___ Data extracts

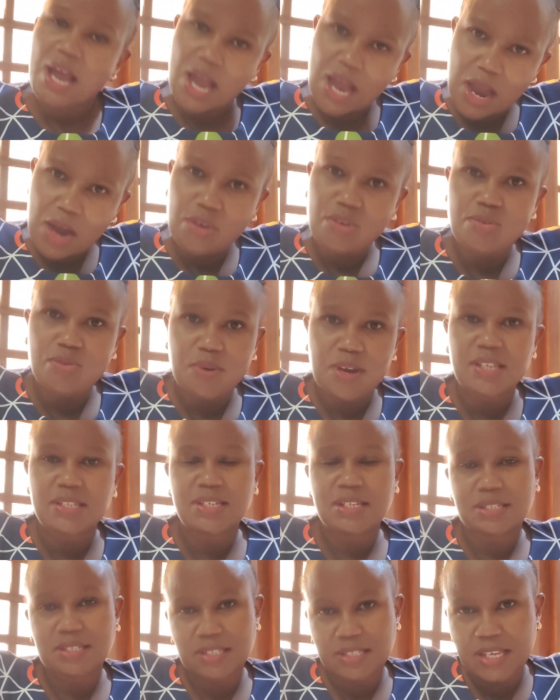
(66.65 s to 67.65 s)
how do I
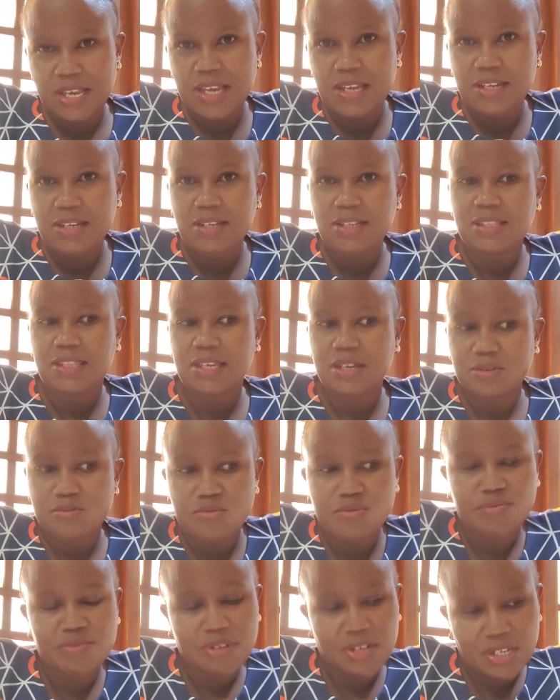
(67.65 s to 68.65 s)
sustain the
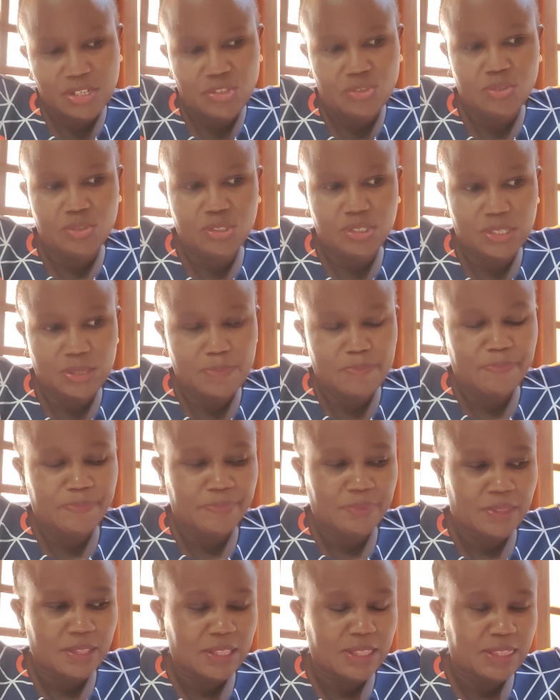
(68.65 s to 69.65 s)
good relationship
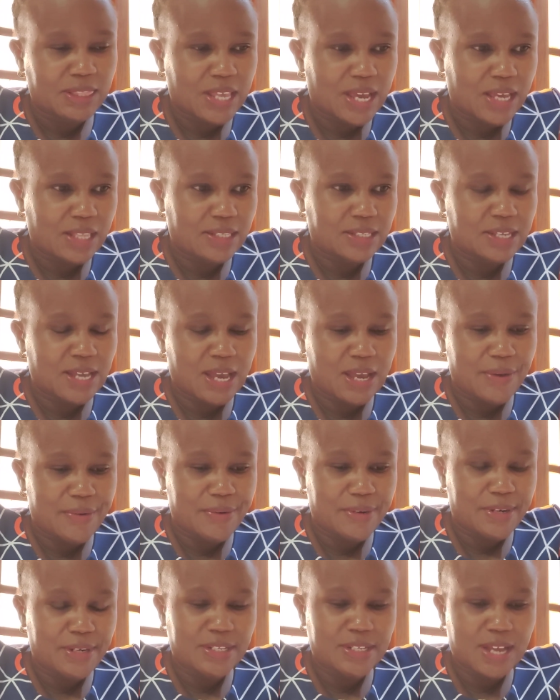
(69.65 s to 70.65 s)
that I
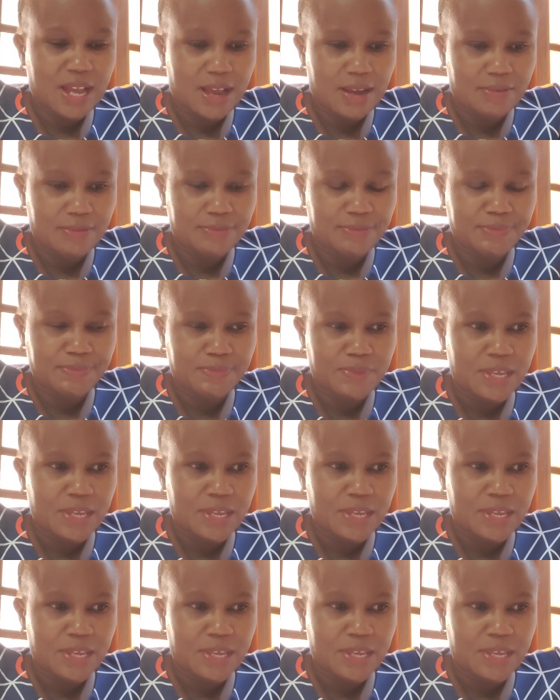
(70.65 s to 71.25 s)
already have?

______

* **Problem description**
Copy the data word for word. Pictures do not go in the copy.

* **Task answer**
(66.65 s to 67.65 s)
how do I
(67.65 s to 68.65 s)
sustain the
(68.65 s to 69.65 s)
good relationship
(69.65 s to 70.65 s)
that I
(70.65 s to 71.25 s)
already have?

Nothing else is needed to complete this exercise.